大した正義感も使命感ももたず10年余の弁護士生活を送った私は、幸いにも仕事にも恵まれ

順風満帆であり、およそ「反省」とか「謙虚」と言った言葉に無縁であった。

そんな私を酒色におぼれた深夜帰宅や傲慢な人との対応から救ってくれた出来事のように思っ

ている。

 

妻の死は私に、「人は死ぬものである。」というきわめて単純で大切なことを教えてくれたのである。

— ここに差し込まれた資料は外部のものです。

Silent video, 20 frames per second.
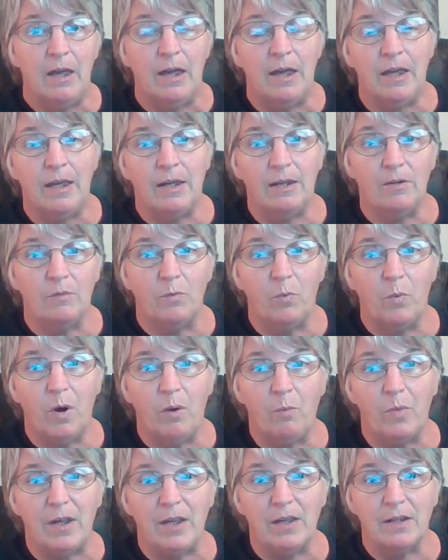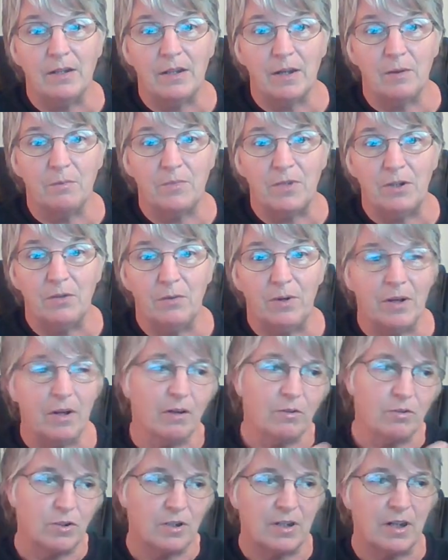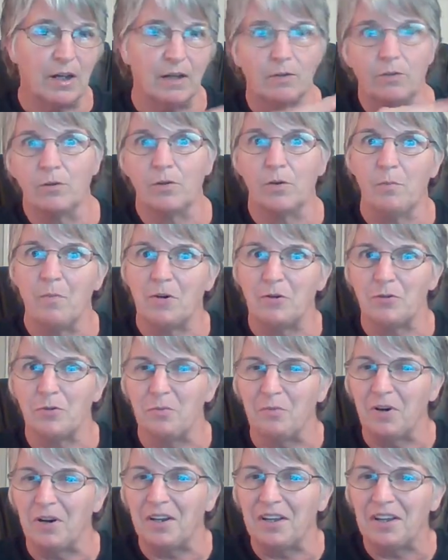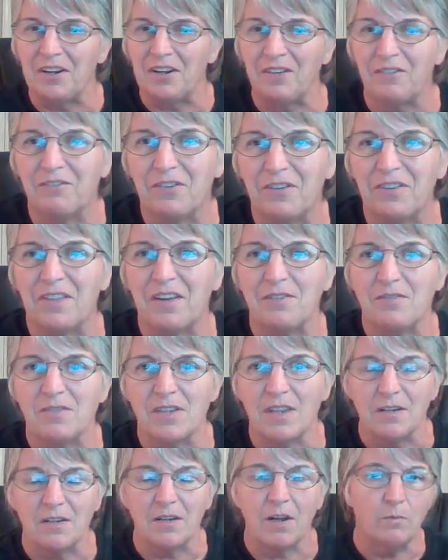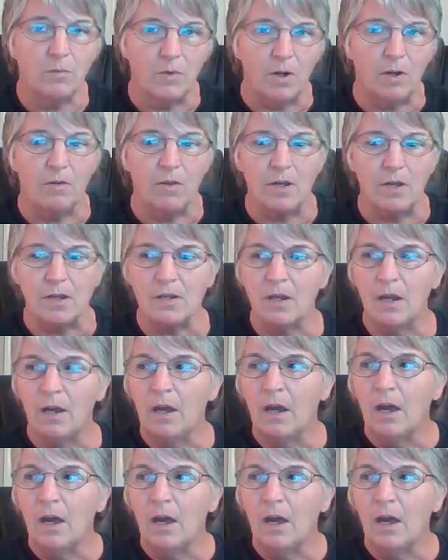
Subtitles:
And what we end up doing, I'll just take a little commercial break here for those that don't know this.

だからこそ、毎日毎日を大切に生きて、生きて、生き貫くことが人間に与えられた使命であるという

ことを認識させてくれた。

また、これまで断絶していた子供との語らい、子供が精神的に成長していく様子の大切さを、

さらには信頼感を回復させてくれた出来事のように思う。

 

弁護士という仕事について、社会の人はどう思っているのだろうか。

勉強ができて、金も少々あって、しかも傲慢であるという評価をもってはいないだろうか。

バブル景気で、大きな不動産事件しかやらなかった弁護士は、お金の奴隷になっていまい逮捕され

た人もかなりいる。知らず知らずに自分もそうなっていったようにも感じた毎日を過ごしていた。

 

葬式の日の空は快晴の真っ青な冬空であった。